Re: [PATCH RFC 2/2] ceph: truncate the file contents when needed when file scrypted

Xiubo Li <xiubli@xxxxxxxxxx> · Mon, 13 Sep 2021 13:42:18 +0800

On 9/10/21 7:46 PM, Jeff Layton wrote:
On Fri, 2021-09-10 at 10:30 +0800, Xiubo Li wrote:
On 9/9/21 8:48 PM, Jeff Layton wrote:
On Thu, 2021-09-09 at 11:38 +0800, Xiubo Li wrote:
On 9/8/21 9:57 PM, Jeff Layton wrote:
On Wed, 2021-09-08 at 17:37 +0800, Xiubo Li wrote:
On 9/8/21 12:26 AM, Jeff Layton wrote:
On Fri, 2021-09-03 at 16:15 +0800, xiubli@xxxxxxxxxx wrote:
From: Xiubo Li <xiubli@xxxxxxxxxx>

When truncating the file, it will leave the MDS to handle that,
but the MDS won't update the file contents. So when the fscrypt
is enabled, if the truncate size is not aligned to the block size,
the kclient will round up the truancate size to the block size and
leave the the last block untouched.

The opaque fscrypt_file field will be used to tricker whether the
last block need to do the rmw to truncate the a specified block's
contents, we can get which block needs to do the rmw by round down
the fscrypt_file.

In kclient side, there is not need to do the rmw immediately after
the file is truncated. We can defer doing that whenever the kclient
will update that block in late future. And before that any kclient
will check the fscrypt_file field when reading that block, if the
fscrypt_file field is none zero that means the related block needs
to be zeroed in range of [fscrypt_file, round_up(fscrypt_file + PAGE_SIZE))
in pagecache or readed data buffer.

s/PAGE_SIZE/CEPH_FSCRYPT_BLOCK_SIZE/

Yes, on x86_64 they are equal, but that's not the case on all arches.
Also, we are moving toward a pagecache that may hold larger pages on
x86_64 too.

Okay.
Once the that block contents are updated and writeback
kclient will reset the fscrypt_file field in MDS side, then 0 means
no need to care about the truncate stuff any more.
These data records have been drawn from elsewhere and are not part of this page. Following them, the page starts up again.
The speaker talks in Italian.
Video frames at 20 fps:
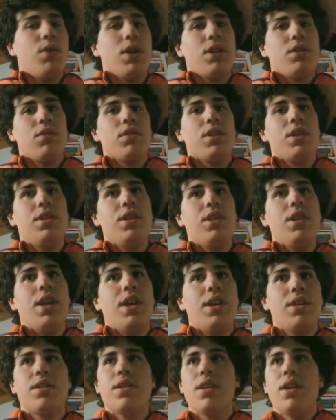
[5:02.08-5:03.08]
quattro
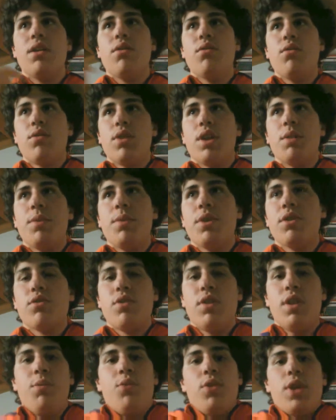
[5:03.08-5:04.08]
desinenze una
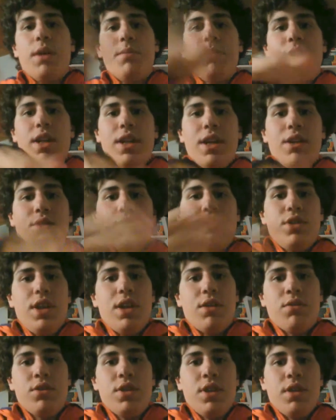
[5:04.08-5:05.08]
persona può cambiare da così
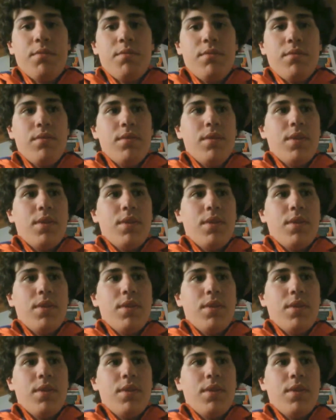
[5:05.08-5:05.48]
a così.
I'm a little unclear on what the fscrypt_file actually represents here.

I had proposed that we just make the fscrypt_file field hold the
"actual" i_size and we'd make the old size field always be a rounded-
up version of the size. The MDS would treat that as an opaque value
under Fw caps, and the client could use that field to determine i_size.
That has a side benefit too -- if the client doesn't support fscrypt,
it'll see the rounded-up sizes which are close enough and don't violate
any POSIX rules.

In your version, fscrypt_file also holds the actual size of the inode,
but sometimes you're zeroing it out, and I don't understand why:
I think I forgot to fix this after I adapt to multiple ftruncates case,
this patch is not correctly handling the "actual" file size.

I just want the fscrypt_file field always to hold the offset from which
the contents needed to be zeroed, and the range should be [fscrypt_file,
round_up(fscrypt_file +CEPH_FSCRYPT_BLOCK_SIZE)).
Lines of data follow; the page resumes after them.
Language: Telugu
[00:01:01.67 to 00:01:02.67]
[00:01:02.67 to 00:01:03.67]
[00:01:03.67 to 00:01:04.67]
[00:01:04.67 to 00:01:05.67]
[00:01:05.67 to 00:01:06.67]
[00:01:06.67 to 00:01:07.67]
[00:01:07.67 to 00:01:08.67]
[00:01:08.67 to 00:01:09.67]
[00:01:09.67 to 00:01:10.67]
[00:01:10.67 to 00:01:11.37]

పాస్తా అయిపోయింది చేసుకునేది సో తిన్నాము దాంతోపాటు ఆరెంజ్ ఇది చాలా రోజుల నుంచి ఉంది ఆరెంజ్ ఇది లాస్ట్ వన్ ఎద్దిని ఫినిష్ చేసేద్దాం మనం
In single ftruncate case the fscrypt_file should equal to the "actual"
file size. Then the "req->r_args.setattr.size = attr->ia_size" and
"req->r_args.setattr.old_size = isize", no need to round up in
__ceph_setattr() in kclient side, and leave the MDS to do that, but we
need to pass the CEPH_FSCRYPT_BLOCK_SIZE at the same time.
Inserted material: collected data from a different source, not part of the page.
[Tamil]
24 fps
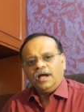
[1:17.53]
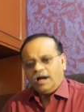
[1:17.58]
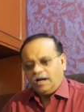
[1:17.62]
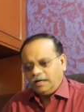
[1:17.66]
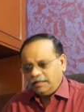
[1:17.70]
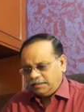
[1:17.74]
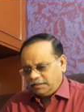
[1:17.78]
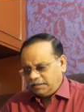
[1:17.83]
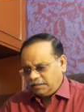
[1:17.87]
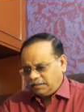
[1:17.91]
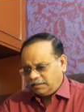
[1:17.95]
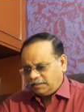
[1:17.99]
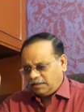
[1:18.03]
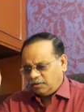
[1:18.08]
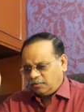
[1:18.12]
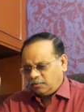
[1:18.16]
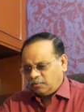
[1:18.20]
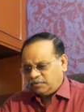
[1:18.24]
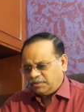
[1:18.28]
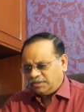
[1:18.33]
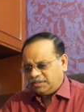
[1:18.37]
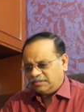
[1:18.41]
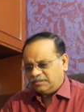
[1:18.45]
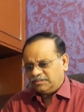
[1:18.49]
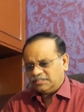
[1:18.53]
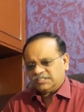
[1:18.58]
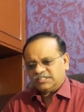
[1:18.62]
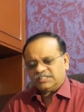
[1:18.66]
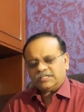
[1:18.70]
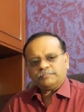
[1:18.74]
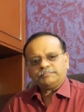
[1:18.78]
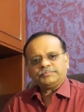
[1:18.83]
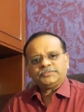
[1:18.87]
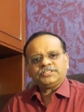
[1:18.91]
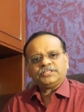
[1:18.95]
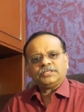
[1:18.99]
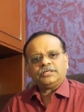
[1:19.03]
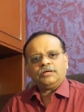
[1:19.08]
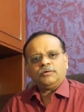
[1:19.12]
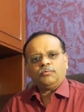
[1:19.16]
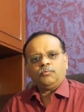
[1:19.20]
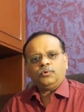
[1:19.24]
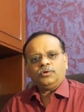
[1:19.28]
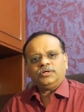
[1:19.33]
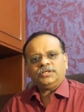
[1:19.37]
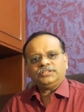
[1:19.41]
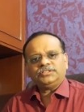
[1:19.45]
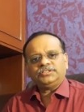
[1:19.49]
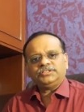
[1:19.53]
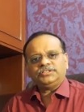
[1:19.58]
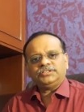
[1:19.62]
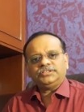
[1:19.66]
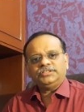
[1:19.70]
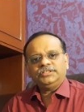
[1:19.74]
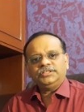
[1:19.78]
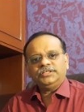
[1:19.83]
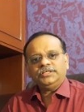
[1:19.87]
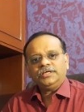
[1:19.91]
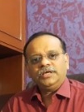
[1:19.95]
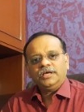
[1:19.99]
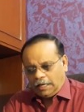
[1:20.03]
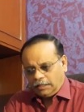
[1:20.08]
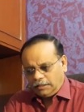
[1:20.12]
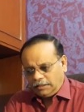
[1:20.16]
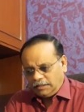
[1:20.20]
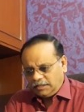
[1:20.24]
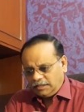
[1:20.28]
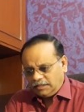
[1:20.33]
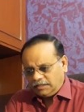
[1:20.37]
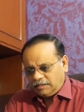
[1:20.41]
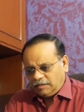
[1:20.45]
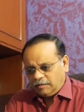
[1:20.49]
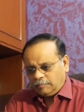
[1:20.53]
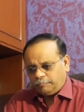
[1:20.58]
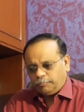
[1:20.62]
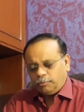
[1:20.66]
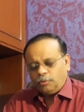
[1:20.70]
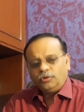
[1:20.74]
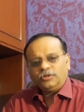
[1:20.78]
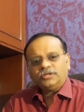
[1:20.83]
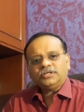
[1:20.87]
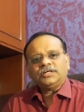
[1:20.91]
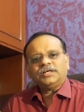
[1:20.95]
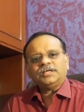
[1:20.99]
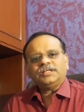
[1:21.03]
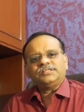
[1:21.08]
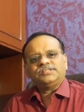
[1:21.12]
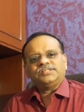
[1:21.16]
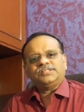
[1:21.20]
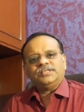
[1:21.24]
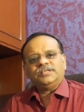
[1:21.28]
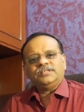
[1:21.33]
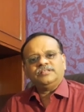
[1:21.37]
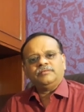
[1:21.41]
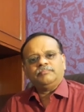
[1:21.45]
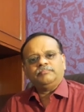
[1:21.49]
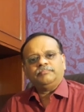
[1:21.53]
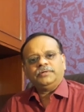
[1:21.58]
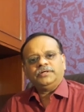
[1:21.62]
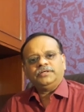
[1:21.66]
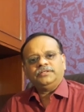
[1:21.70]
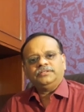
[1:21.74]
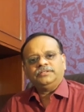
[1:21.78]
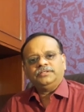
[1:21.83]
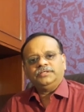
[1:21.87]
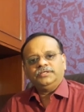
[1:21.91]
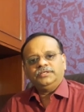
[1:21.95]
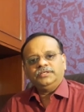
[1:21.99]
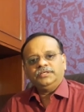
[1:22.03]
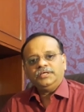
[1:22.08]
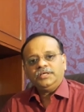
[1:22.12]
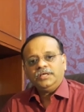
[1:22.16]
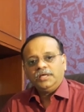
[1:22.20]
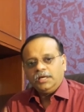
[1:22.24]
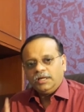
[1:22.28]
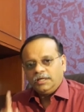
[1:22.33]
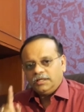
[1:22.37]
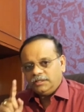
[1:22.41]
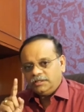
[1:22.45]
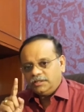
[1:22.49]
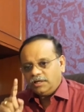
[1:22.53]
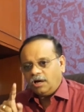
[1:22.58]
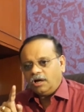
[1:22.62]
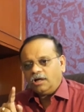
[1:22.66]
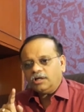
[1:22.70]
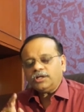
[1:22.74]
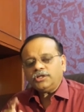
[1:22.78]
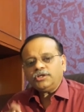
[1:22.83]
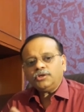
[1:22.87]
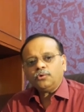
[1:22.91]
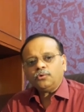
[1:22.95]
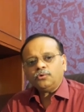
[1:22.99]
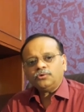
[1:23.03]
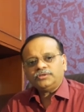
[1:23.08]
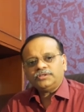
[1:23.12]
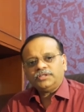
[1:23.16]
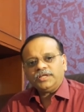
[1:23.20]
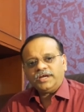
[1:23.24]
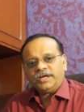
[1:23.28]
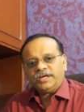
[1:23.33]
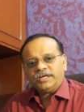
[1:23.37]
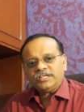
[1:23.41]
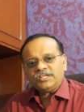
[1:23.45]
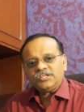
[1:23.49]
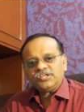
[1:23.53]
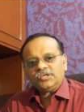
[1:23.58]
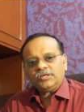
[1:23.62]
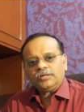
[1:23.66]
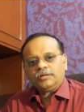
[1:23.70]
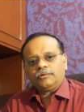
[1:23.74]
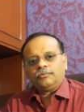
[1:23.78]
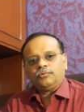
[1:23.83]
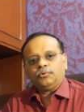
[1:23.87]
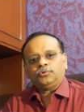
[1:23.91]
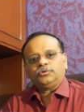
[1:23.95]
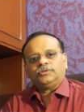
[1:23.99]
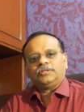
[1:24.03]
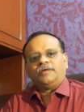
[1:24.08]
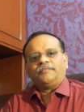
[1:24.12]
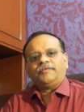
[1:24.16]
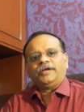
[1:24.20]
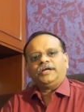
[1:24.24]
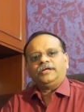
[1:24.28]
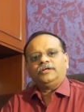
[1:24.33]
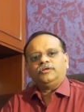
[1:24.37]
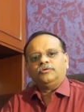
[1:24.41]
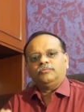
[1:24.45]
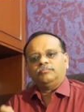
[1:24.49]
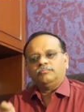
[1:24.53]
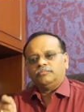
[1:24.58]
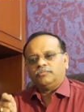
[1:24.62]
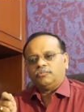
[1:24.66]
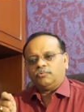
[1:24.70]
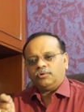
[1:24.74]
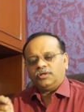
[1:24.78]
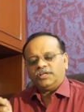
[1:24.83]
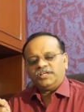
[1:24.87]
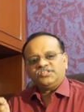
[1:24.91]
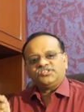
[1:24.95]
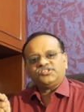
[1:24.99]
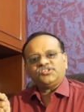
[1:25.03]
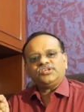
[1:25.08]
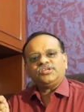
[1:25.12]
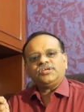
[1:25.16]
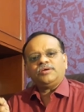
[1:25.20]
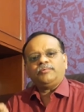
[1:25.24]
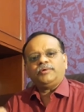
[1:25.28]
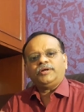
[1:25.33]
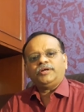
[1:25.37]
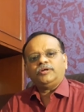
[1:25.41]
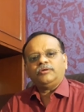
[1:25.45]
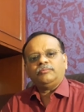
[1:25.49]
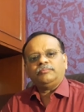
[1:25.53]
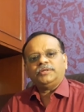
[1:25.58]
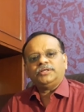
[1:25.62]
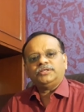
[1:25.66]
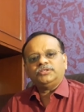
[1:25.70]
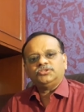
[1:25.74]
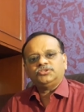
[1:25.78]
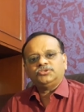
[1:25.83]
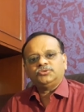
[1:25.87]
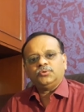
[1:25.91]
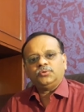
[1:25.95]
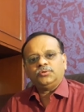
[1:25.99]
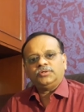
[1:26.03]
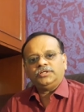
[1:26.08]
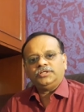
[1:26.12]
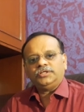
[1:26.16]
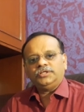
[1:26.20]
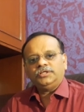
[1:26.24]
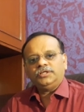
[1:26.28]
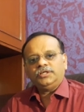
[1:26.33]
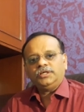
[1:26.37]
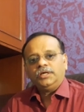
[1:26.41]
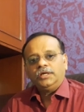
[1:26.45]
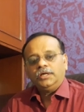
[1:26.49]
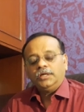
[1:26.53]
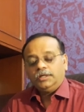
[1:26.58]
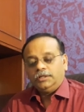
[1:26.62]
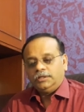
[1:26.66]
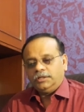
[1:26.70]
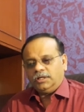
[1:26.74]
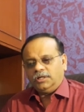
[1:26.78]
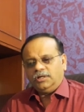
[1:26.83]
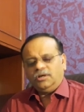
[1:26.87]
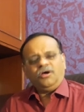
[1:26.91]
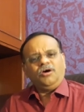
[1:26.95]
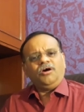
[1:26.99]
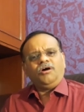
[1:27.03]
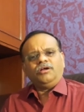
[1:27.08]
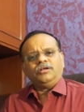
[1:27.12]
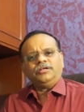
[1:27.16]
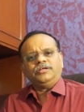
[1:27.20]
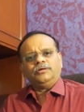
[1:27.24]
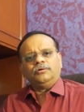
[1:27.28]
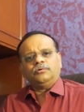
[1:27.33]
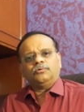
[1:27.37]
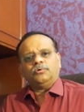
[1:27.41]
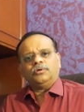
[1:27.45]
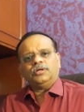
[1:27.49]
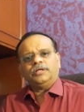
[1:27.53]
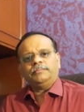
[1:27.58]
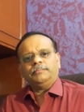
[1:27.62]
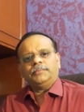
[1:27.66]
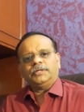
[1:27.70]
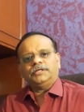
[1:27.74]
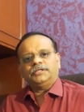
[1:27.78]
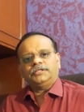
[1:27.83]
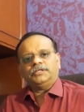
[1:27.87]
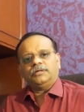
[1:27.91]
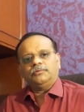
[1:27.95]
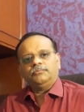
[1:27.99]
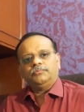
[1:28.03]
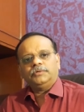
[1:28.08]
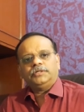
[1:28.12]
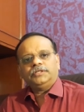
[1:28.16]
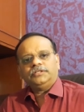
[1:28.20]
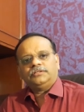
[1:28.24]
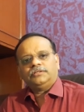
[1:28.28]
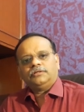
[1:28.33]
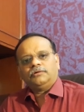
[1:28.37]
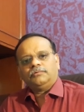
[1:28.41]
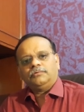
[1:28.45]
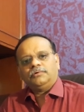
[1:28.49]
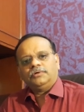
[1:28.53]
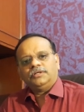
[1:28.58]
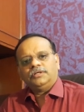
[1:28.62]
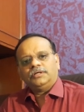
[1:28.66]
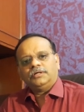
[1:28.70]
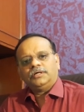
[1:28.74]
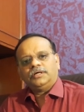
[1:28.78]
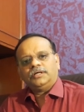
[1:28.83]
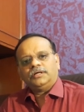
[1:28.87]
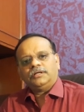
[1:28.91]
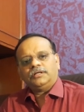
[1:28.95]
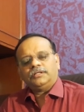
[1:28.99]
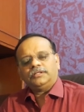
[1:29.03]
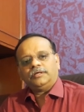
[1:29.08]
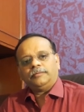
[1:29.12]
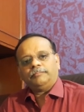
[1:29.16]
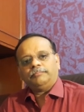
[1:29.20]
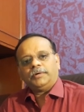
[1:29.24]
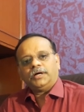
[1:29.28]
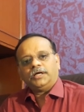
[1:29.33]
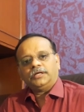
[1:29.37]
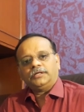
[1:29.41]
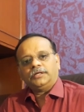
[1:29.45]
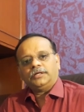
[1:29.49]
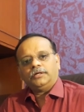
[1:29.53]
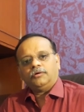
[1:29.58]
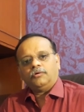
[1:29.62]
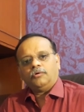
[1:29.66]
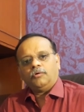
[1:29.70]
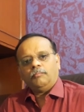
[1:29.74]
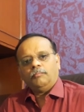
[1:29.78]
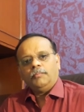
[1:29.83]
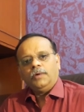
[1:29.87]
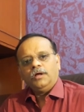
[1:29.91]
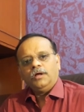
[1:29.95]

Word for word: அங்க இருக்கக்கூடிய ரிசப்ஷனை உடைச்சி அங்க இருக்கிற பொருட்களை சேதப்படுத்தி யாரையும் தேடி குத்த வேண்டும் கொலை செய்ய வேண்டும் என்று சொல்லி எல்லாரையும் கொலை மிரட்டல் விடுத்து கொண்டிருக்கின்றதை பார்க்கின்றோம்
I'm really not a fan of pushing this logic into the MDS. Why does it
need to know anything about the CEPH_FSCRYPT_BLOCK_SIZE at all?
   From your current patch set, you are rounding up the
"req->r_args.setattr.size" and "req->r_args.setattr.old_size" to the
BLOCK end in __ceph_setattr().

Without considering keep the file scryption logic in kclient only, I
need the "req->r_args.setattr.size" to keep the file's real size.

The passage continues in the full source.